Records provided Block Start
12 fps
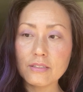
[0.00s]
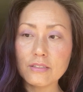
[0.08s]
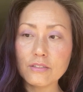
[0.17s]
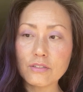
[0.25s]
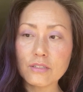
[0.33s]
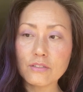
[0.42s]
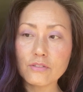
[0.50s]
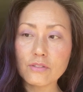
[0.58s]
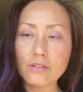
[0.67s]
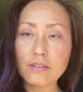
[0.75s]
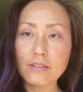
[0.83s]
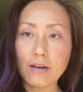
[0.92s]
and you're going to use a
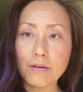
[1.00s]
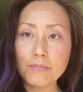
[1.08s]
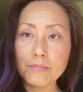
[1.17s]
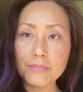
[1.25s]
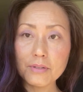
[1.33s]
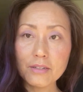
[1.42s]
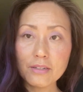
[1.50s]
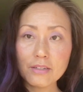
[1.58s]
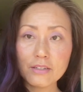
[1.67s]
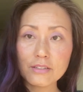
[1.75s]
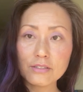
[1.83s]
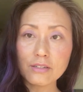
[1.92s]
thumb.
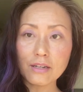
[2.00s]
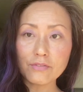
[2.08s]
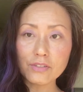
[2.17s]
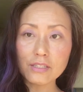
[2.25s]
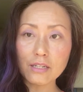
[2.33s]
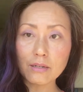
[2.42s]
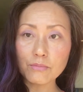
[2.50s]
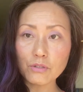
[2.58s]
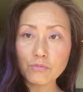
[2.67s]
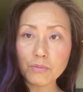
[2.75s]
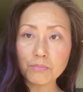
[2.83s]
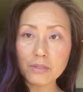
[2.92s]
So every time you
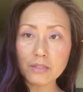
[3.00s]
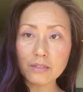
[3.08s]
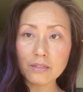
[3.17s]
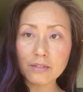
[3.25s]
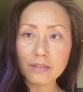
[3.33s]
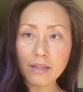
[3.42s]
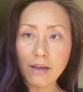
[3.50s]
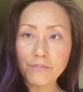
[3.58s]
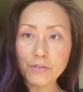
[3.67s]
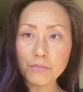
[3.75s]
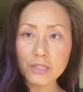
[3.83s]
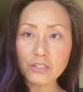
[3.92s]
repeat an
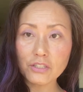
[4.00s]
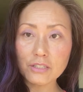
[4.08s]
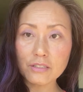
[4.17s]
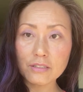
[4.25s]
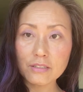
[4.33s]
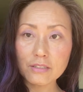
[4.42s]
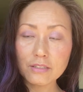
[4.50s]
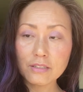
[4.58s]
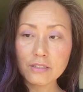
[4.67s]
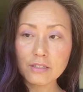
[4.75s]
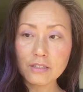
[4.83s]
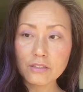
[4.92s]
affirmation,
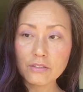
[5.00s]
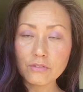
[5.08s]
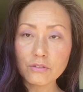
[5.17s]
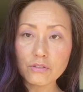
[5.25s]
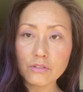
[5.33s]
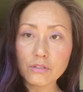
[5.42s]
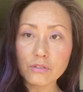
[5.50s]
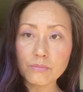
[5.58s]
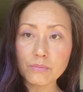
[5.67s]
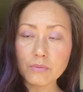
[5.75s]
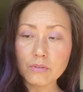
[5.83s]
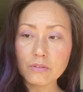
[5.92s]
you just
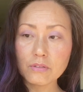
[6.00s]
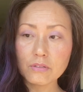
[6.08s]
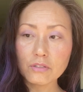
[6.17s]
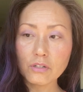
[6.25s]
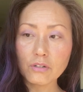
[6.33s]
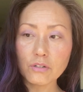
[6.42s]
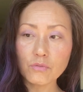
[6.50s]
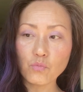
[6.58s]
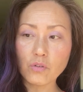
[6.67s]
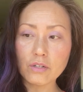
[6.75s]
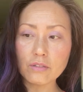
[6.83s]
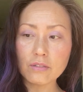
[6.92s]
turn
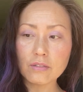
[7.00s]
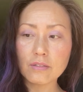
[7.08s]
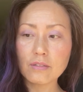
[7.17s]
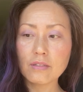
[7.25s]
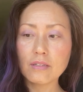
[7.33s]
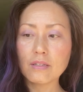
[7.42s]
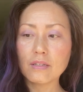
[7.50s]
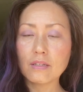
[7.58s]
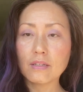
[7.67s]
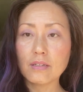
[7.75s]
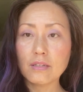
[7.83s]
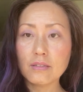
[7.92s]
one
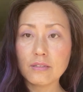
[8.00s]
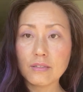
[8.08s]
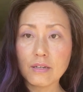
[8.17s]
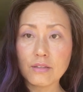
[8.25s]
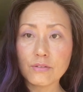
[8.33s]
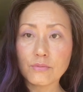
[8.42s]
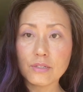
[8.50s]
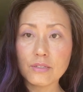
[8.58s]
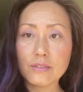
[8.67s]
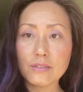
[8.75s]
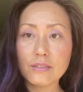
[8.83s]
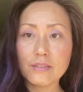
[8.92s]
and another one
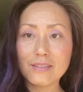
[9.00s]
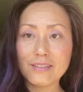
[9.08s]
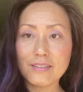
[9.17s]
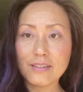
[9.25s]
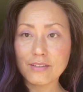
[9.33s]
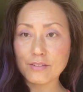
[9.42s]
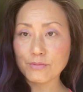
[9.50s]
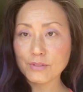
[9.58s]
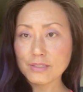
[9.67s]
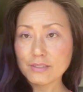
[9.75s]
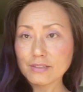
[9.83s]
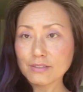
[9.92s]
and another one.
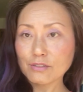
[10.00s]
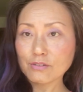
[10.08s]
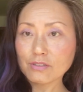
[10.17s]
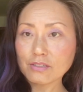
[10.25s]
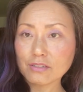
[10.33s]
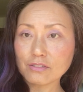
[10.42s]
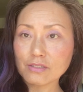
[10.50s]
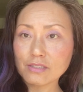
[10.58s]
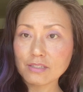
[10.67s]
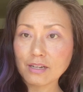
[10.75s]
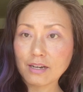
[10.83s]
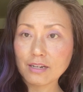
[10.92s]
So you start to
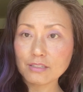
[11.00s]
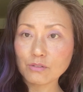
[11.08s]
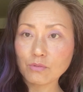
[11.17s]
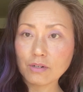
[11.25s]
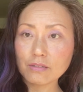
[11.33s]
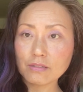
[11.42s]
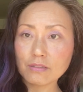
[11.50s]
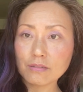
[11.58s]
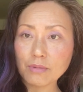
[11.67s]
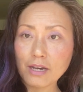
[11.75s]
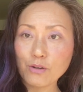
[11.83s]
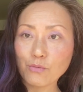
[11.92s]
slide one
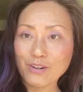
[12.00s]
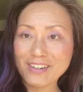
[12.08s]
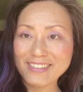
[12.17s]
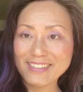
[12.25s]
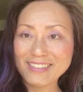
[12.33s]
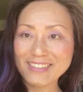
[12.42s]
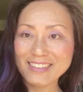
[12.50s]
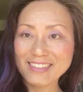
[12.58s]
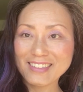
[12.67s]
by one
Records provided Block End
# Aim of the task
A verbatim transcription of the records, pictures excluded, is the required output.

# Exercise output
12 fps
[0.00s]
[0.08s]
[0.17s]
[0.25s]
[0.33s]
[0.42s]
[0.50s]
[0.58s]
[0.67s]
[0.75s]
[0.83s]
[0.92s]
and you're going to use a
[1.00s]
[1.08s]
[1.17s]
[1.25s]
[1.33s]
[1.42s]
[1.50s]
[1.58s]
[1.67s]
[1.75s]
[1.83s]
[1.92s]
thumb.
[2.00s]
[2.08s]
[2.17s]
[2.25s]
[2.33s]
[2.42s]
[2.50s]
[2.58s]
[2.67s]
[2.75s]
[2.83s]
[2.92s]
So every time you
[3.00s]
[3.08s]
[3.17s]
[3.25s]
[3.33s]
[3.42s]
[3.50s]
[3.58s]
[3.67s]
[3.75s]
[3.83s]
[3.92s]
repeat an
[4.00s]
[4.08s]
[4.17s]
[4.25s]
[4.33s]
[4.42s]
[4.50s]
[4.58s]
[4.67s]
[4.75s]
[4.83s]
[4.92s]
affirmation,
[5.00s]
[5.08s]
[5.17s]
[5.25s]
[5.33s]
[5.42s]
[5.50s]
[5.58s]
[5.67s]
[5.75s]
[5.83s]
[5.92s]
you just
[6.00s]
[6.08s]
[6.17s]
[6.25s]
[6.33s]
[6.42s]
[6.50s]
[6.58s]
[6.67s]
[6.75s]
[6.83s]
[6.92s]
turn
[7.00s]
[7.08s]
[7.17s]
[7.25s]
[7.33s]
[7.42s]
[7.50s]
[7.58s]
[7.67s]
[7.75s]
[7.83s]
[7.92s]
one
[8.00s]
[8.08s]
[8.17s]
[8.25s]
[8.33s]
[8.42s]
[8.50s]
[8.58s]
[8.67s]
[8.75s]
[8.83s]
[8.92s]
and another one
[9.00s]
[9.08s]
[9.17s]
[9.25s]
[9.33s]
[9.42s]
[9.50s]
[9.58s]
[9.67s]
[9.75s]
[9.83s]
[9.92s]
and another one.
[10.00s]
[10.08s]
[10.17s]
[10.25s]
[10.33s]
[10.42s]
[10.50s]
[10.58s]
[10.67s]
[10.75s]
[10.83s]
[10.92s]
So you start to
[11.00s]
[11.08s]
[11.17s]
[11.25s]
[11.33s]
[11.42s]
[11.50s]
[11.58s]
[11.67s]
[11.75s]
[11.83s]
[11.92s]
slide one
[12.00s]
[12.08s]
[12.17s]
[12.25s]
[12.33s]
[12.42s]
[12.50s]
[12.58s]
[12.67s]
by one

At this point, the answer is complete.